# Task requirements
Please restate each line of the data below exactly. Omit all images.

# Given records
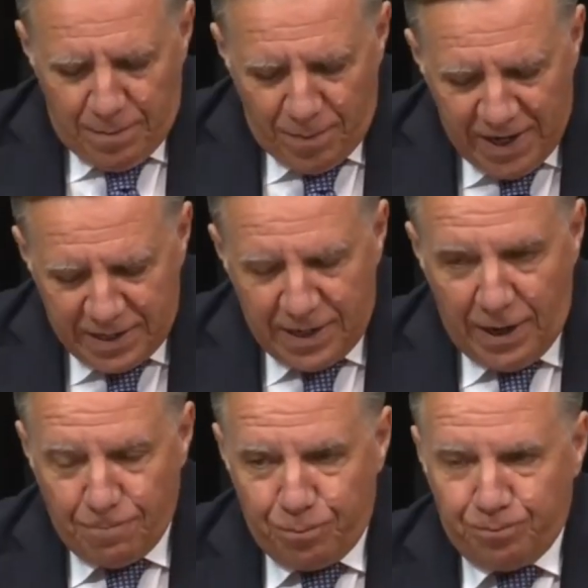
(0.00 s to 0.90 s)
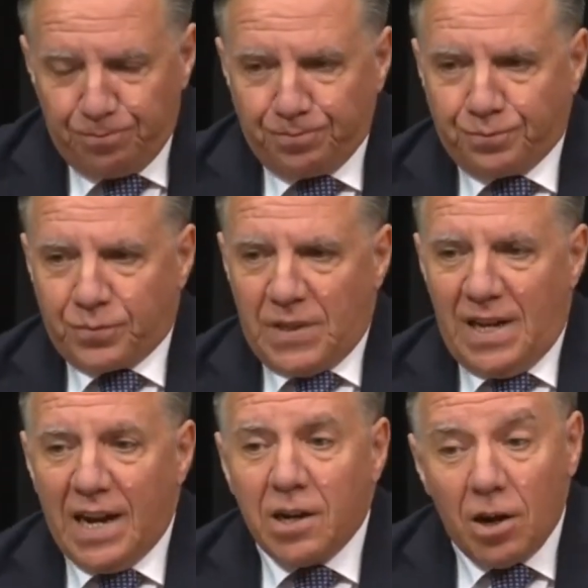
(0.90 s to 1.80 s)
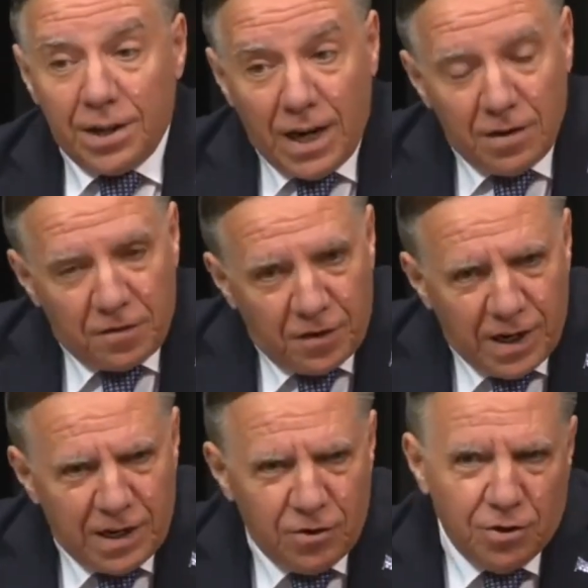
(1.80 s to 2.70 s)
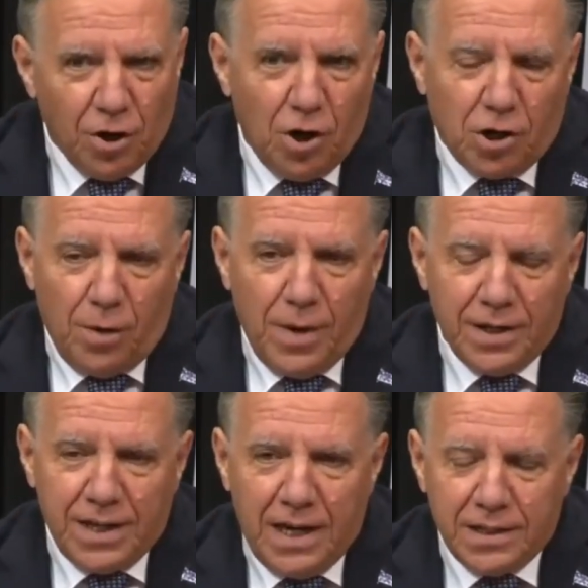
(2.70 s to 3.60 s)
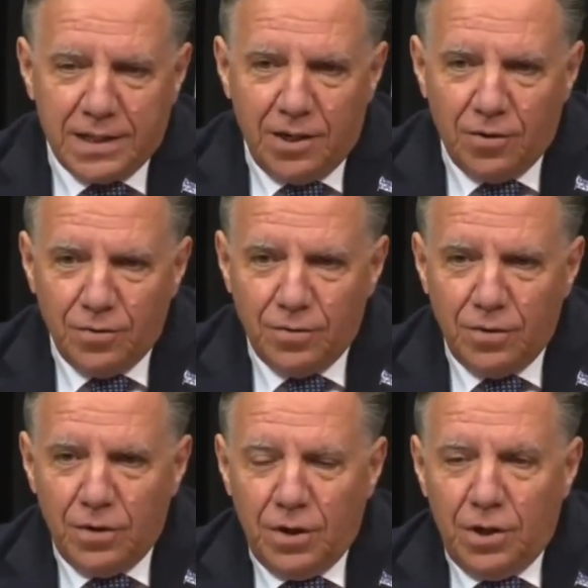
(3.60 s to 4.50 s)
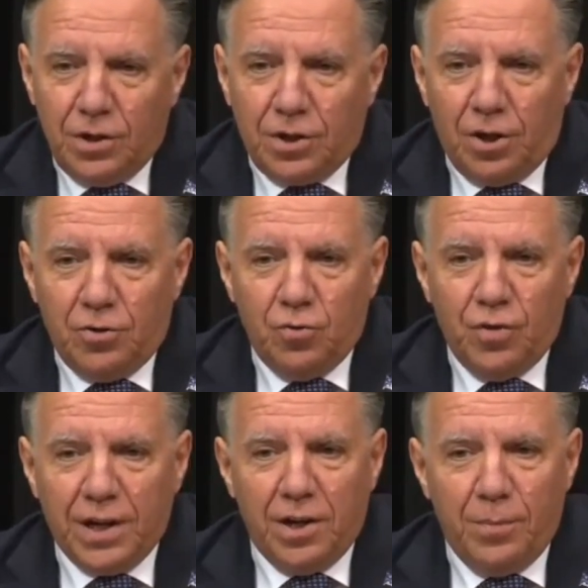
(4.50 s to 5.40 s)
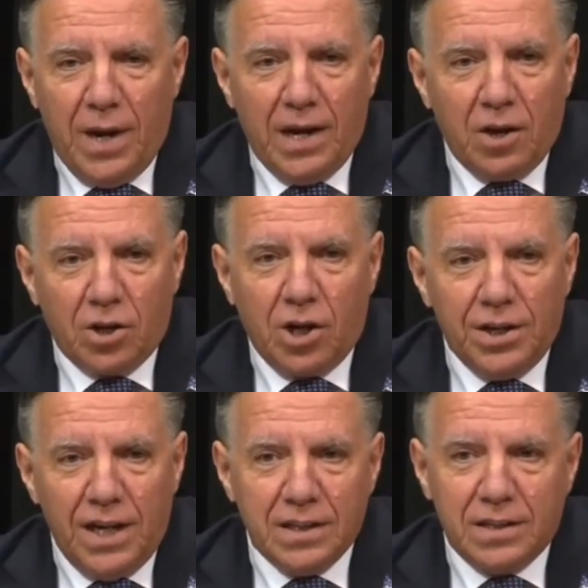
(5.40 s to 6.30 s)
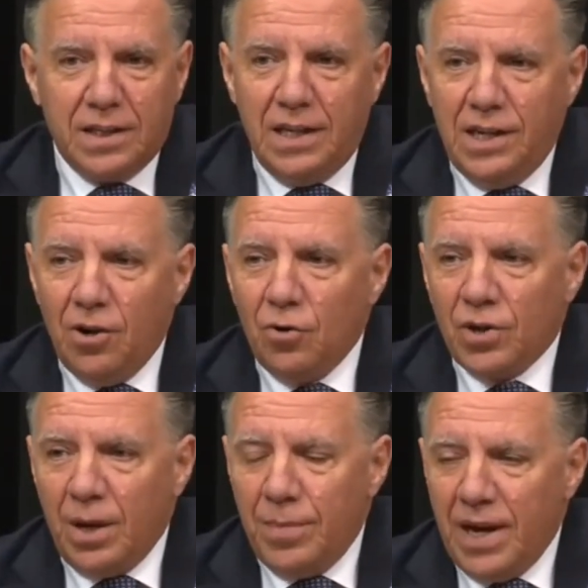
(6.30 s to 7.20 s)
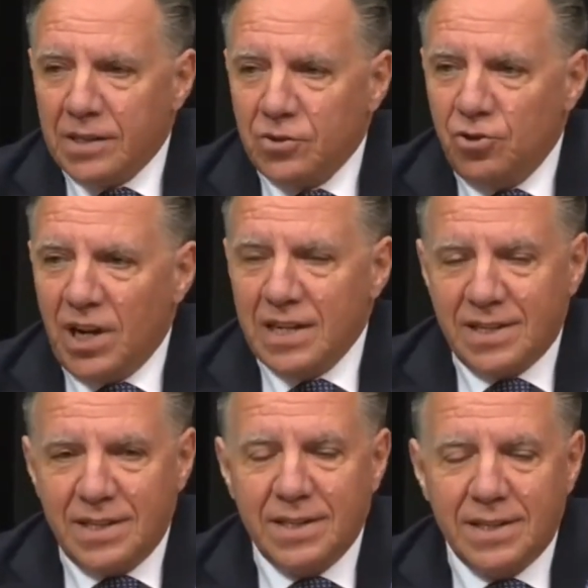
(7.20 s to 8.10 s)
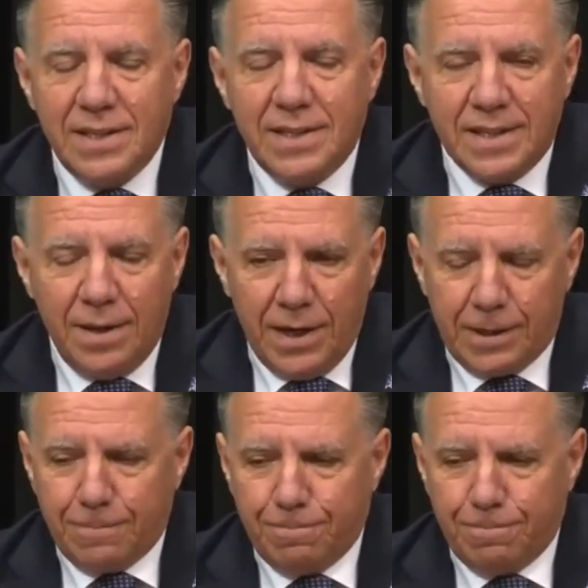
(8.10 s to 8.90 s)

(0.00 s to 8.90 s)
Maintenant, la coroner fait une recommandation que le gouvernement reconnaisse qu'il y a au Québec du racisme systémique.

# Response to this exercise
(0.00 s to 0.90 s)
(0.90 s to 1.80 s)
(1.80 s to 2.70 s)
(2.70 s to 3.60 s)
(3.60 s to 4.50 s)
(4.50 s to 5.40 s)
(5.40 s to 6.30 s)
(6.30 s to 7.20 s)
(7.20 s to 8.10 s)
(8.10 s to 8.90 s)

(0.00 s to 8.90 s)
Maintenant, la coroner fait une recommandation que le gouvernement reconnaisse qu'il y a au Québec du racisme systémique.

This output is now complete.